» **EXCERPTED DATA**
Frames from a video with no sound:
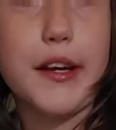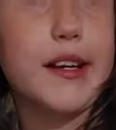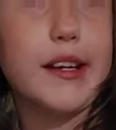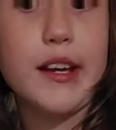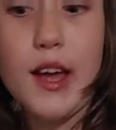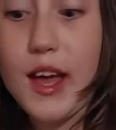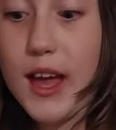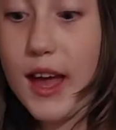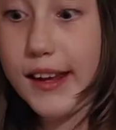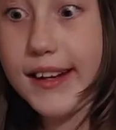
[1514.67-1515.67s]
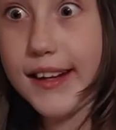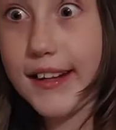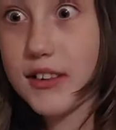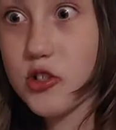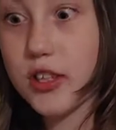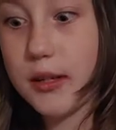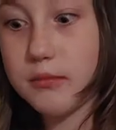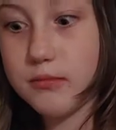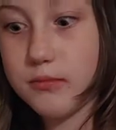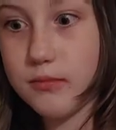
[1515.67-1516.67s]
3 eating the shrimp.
==
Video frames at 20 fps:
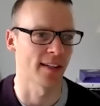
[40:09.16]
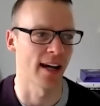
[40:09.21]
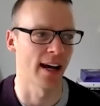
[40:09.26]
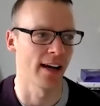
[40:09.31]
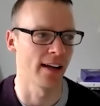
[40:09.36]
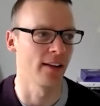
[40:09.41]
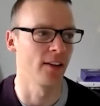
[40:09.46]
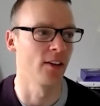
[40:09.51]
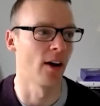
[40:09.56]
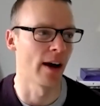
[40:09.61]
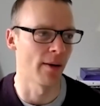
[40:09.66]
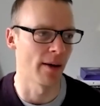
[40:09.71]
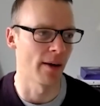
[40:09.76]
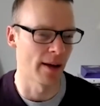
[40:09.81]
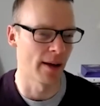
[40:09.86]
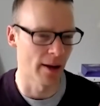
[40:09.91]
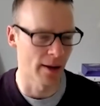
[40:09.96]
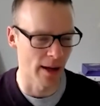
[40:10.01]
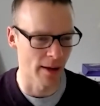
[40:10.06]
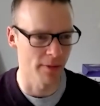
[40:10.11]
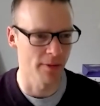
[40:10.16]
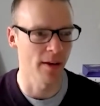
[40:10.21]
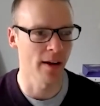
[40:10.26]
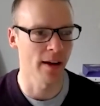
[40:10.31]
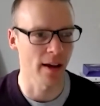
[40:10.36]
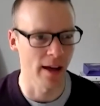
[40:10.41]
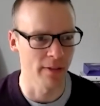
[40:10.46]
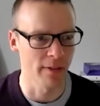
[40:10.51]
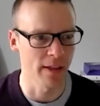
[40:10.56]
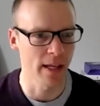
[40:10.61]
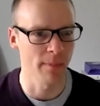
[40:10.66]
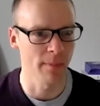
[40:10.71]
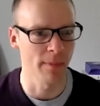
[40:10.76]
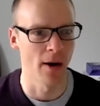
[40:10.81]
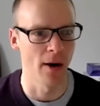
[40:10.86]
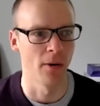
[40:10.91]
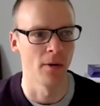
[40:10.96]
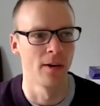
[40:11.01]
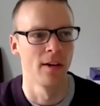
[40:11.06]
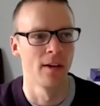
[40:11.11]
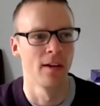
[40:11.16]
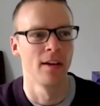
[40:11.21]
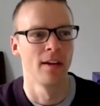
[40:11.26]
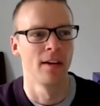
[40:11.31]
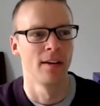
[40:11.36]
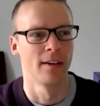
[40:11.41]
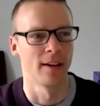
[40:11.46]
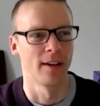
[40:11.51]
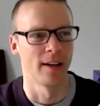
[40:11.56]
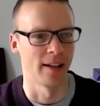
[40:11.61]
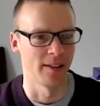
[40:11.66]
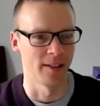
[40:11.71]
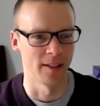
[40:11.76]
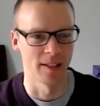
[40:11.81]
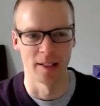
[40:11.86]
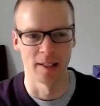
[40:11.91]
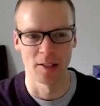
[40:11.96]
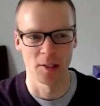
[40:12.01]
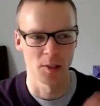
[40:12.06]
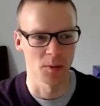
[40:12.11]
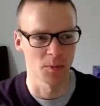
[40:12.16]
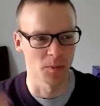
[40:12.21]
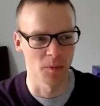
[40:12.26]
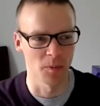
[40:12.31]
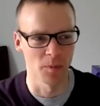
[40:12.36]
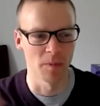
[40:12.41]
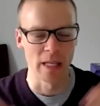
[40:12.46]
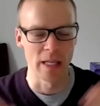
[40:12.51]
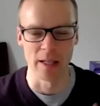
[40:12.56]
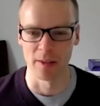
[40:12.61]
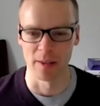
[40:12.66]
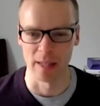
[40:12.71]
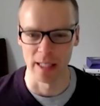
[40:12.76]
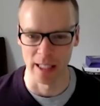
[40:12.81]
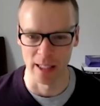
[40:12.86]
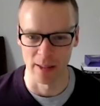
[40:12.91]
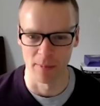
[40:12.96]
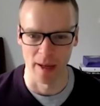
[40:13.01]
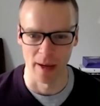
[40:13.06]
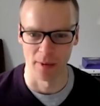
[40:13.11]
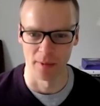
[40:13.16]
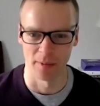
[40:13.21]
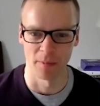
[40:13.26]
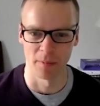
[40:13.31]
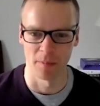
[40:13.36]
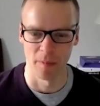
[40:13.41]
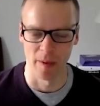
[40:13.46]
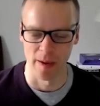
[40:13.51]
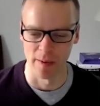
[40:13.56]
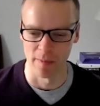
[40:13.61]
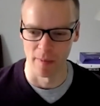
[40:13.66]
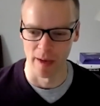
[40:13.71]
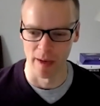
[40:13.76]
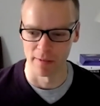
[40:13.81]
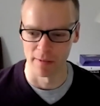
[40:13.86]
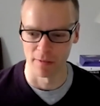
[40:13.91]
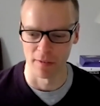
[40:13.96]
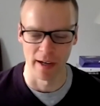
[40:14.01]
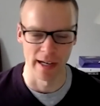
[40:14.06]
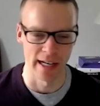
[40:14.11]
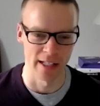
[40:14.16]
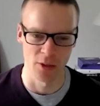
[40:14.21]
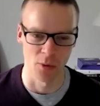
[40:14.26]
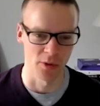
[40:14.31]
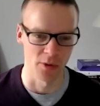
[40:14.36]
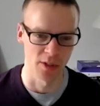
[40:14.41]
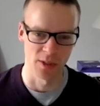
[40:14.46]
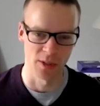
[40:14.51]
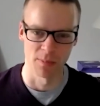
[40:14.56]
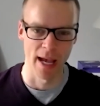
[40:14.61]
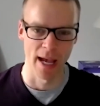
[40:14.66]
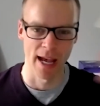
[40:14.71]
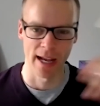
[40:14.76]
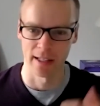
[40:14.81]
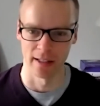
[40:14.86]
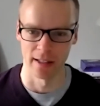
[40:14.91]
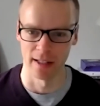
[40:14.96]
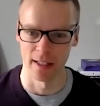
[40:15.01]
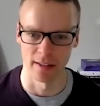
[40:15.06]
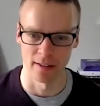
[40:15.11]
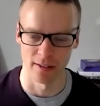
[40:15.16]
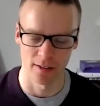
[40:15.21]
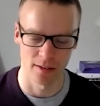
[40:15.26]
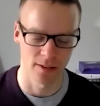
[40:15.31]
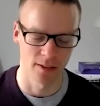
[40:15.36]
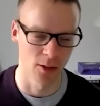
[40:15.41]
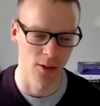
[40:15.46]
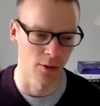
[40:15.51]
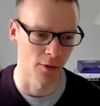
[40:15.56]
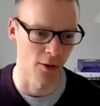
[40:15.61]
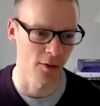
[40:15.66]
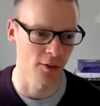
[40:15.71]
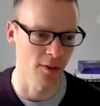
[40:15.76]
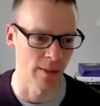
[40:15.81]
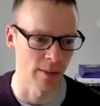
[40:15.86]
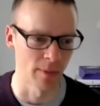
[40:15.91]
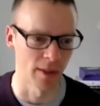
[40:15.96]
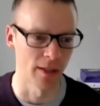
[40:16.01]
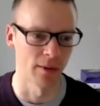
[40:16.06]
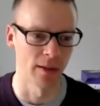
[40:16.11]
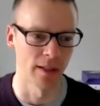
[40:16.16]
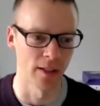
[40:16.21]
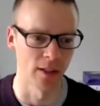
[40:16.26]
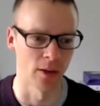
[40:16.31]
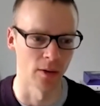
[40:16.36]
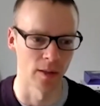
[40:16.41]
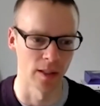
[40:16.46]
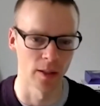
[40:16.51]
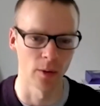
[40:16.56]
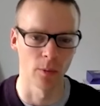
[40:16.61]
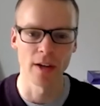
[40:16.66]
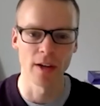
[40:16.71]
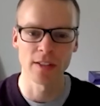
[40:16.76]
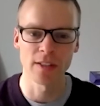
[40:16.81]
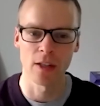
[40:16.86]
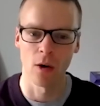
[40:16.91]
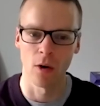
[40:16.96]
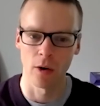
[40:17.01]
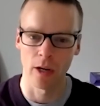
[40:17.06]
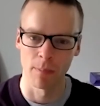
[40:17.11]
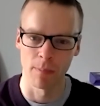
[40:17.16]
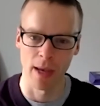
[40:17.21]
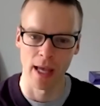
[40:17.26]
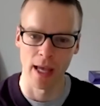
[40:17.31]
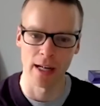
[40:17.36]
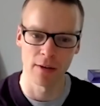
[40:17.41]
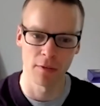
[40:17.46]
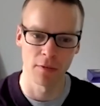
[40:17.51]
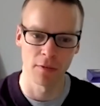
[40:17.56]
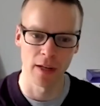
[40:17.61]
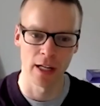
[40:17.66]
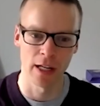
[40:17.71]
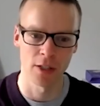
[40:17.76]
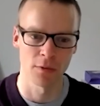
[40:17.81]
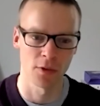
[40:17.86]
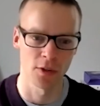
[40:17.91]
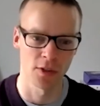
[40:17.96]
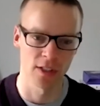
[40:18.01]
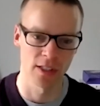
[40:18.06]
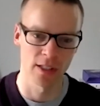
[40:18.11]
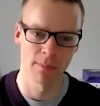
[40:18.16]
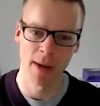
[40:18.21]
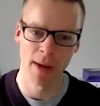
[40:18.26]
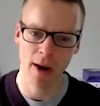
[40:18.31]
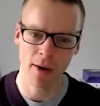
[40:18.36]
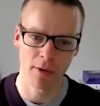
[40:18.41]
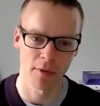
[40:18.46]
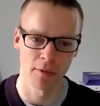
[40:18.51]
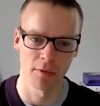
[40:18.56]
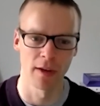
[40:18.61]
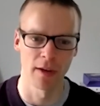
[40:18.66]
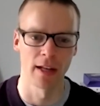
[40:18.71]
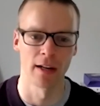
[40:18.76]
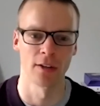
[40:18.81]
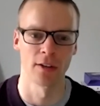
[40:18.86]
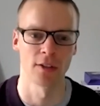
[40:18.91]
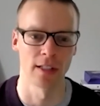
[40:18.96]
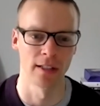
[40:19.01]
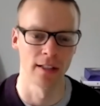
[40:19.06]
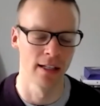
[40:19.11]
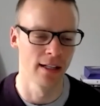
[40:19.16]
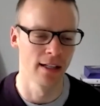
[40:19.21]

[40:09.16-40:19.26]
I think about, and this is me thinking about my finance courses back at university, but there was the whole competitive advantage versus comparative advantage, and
---
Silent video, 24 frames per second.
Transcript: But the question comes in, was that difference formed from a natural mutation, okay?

» **PROBLEM STATEMENT**
Each line above with the word "from" must be returned.

» **RESULT**
Frames from a video with no sound:
Transcript: But the question comes in, was that difference formed from a natural mutation, okay?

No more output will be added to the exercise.